Data Mining, a relatively promising technology devised by human. Data mining defined as the process of unveiling hidden facts by simply analyzing enormous data, the data is then stored in a database or a data warehouse. By simply using these data’s it results to the creation of artificial intelligence, machine learning and statistical statements.
Many industries are now utilizing the advantage of using data mining, these includes, marketing, aerospace, manufacturing, chemical… etc, for them to increase the efficiency of their business. Therefore there is a need of data mining process.
The process in data mining should be reliable and dependable by businesses even with those who have no background or little knowledge with data mining.
The first thing to do is to understand the starting point, this is the data collection. The data is collected from sources, to make us familiar with data.
Some significant activities should be executed including the data load and the integration of the data to ensure a successful collection of data.
The next thing in it is “gross”, this is the acquired data that needs to be examined and reported. After examining, the data will then be explored using the general principles of data mining, this involves visualization, querying and reporting.
Finally after getting the result, the quality of the data should be examined by using important queries and to check if there are missing values during the collection of the data.
Preparation of data
The preparation of data normally consumes 90 percent of time in the whole duration of the planned project.
The preparation of the data should be the final set of data.

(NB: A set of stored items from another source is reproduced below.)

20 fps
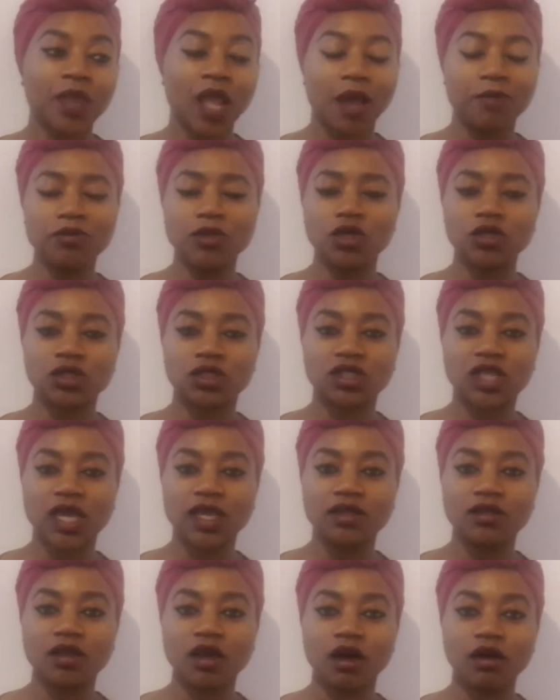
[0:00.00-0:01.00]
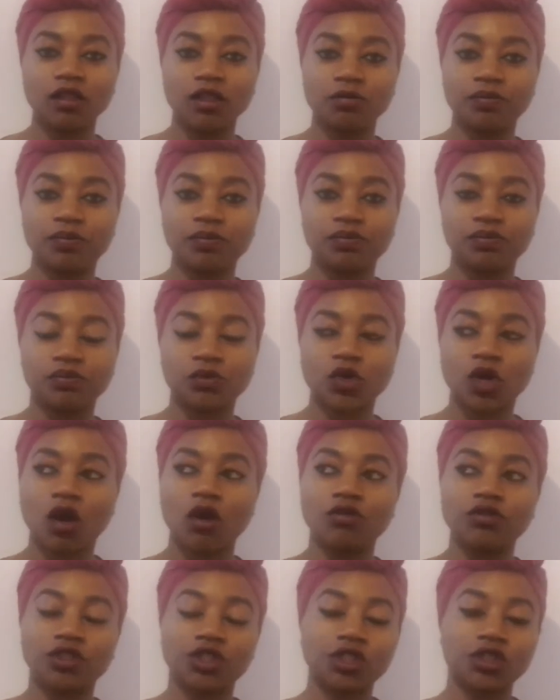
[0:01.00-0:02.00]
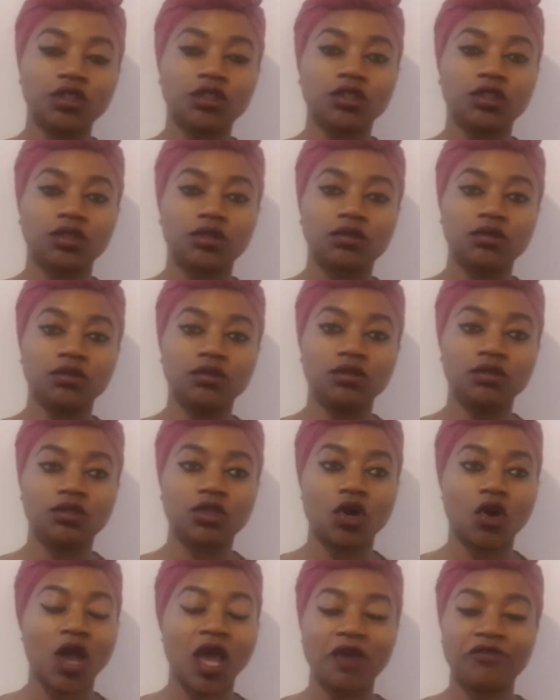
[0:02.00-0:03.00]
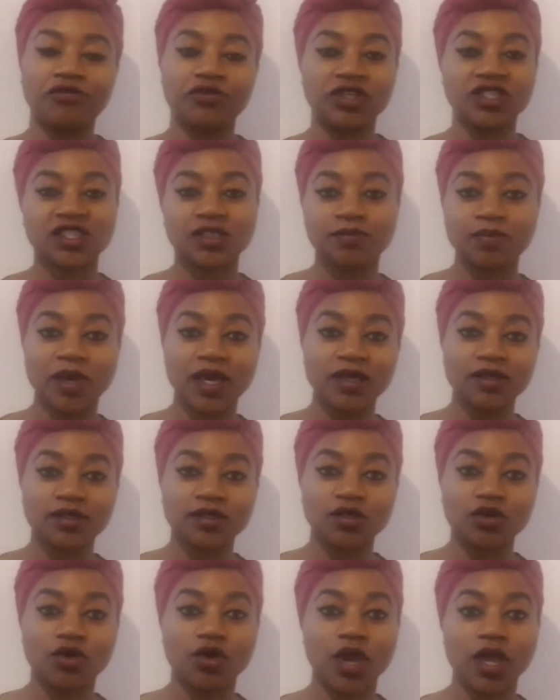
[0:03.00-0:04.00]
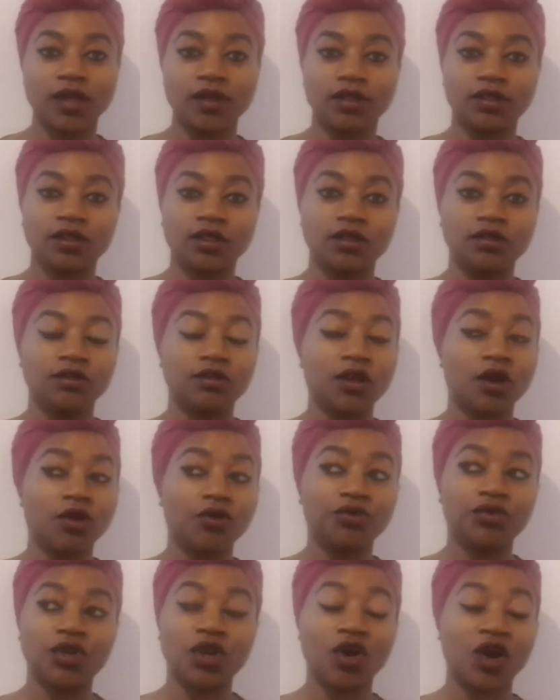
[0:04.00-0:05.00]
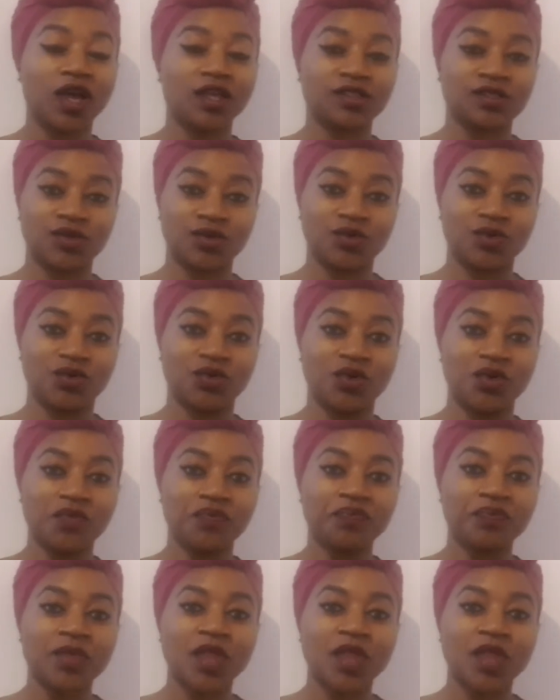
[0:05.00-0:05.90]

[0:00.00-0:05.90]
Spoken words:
I'm not saying other culture don't have respect or anything. No, not at all.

Once the data source becomes available and identified, they will undergo election, cleaning, construction and will be formatted in its form.

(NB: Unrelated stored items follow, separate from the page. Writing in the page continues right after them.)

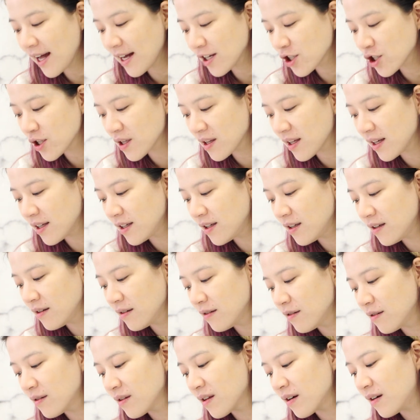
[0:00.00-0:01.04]
lashes I
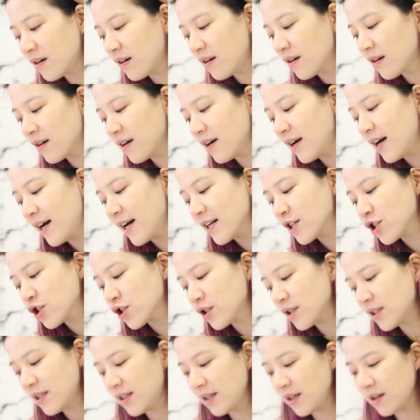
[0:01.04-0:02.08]
use are
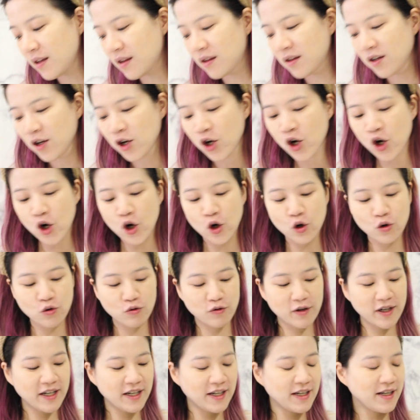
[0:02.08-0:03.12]
actually these
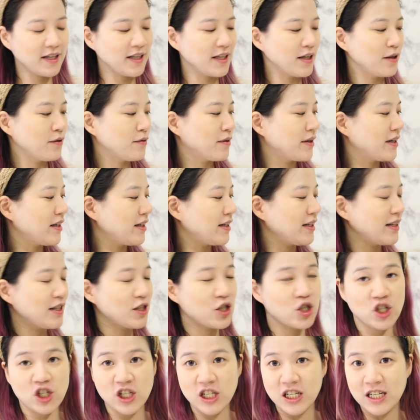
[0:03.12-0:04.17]
really
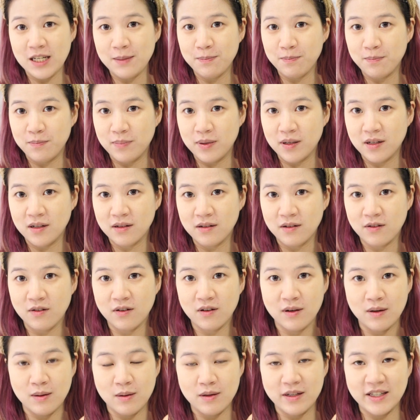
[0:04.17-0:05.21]
cheap,
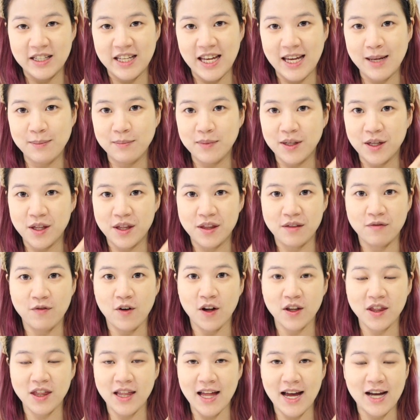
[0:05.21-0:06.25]
nameless
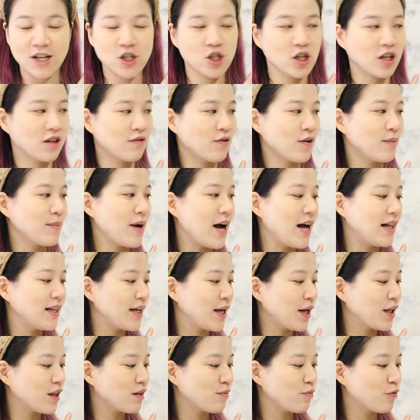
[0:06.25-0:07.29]
false lashes from
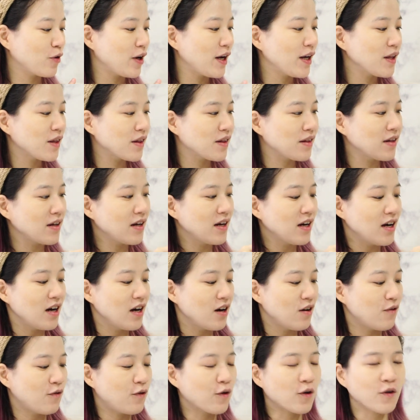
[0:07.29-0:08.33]
AliExpress.
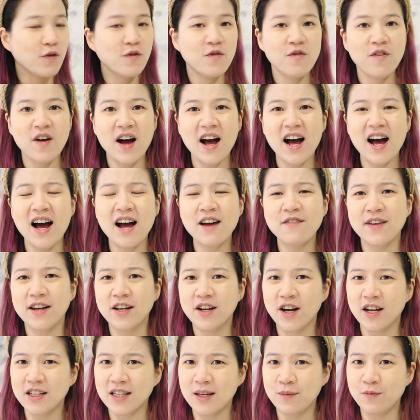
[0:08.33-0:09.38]
For $5, I
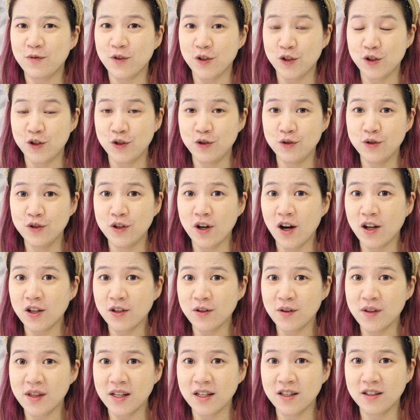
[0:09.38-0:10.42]
got them for
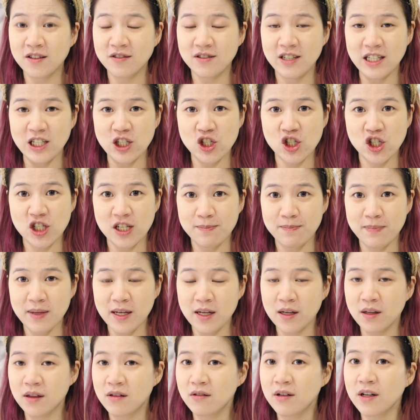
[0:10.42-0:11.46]
$2, including
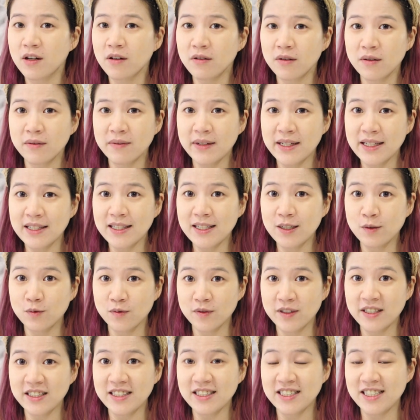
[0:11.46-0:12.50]
shipping, so they were
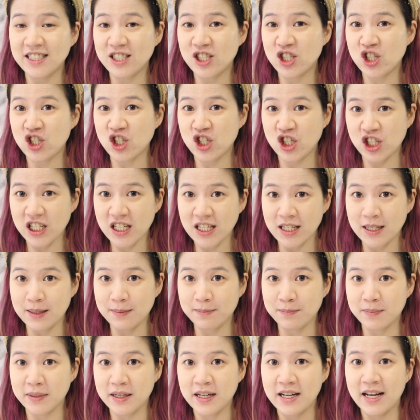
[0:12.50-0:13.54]
really cheap.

The exploration of the data is task in exploring dept examination that will be carried during the process so the patterns will be discovered for better understanding of the business.
The techniques in modeling should be selected based on the dataset that is being prepared, then the scenario is generated in order to authenticate the validity and quality of the desired model.
Then another model is created by using a tool for the data set. And lastly, the chosen model should be carefully assessed to make sure that these models met the business initiatives.
In this phase, the result should be evaluated in connection with the business goals and objectives formulated from the start. This phase might create new requirement from business based from the patterns discovered during the evaluation.
Understanding data mining is an iterative process, the decision to go or no should be made for you to move on the deployment stage.
This is now the result, the new information or knowledge gain from data mining process. The brand new data will be presented so that stakeholders can make use of it as needed.
Based from the guidelines, the phase of deployment should be simple since the new data now will be utilized.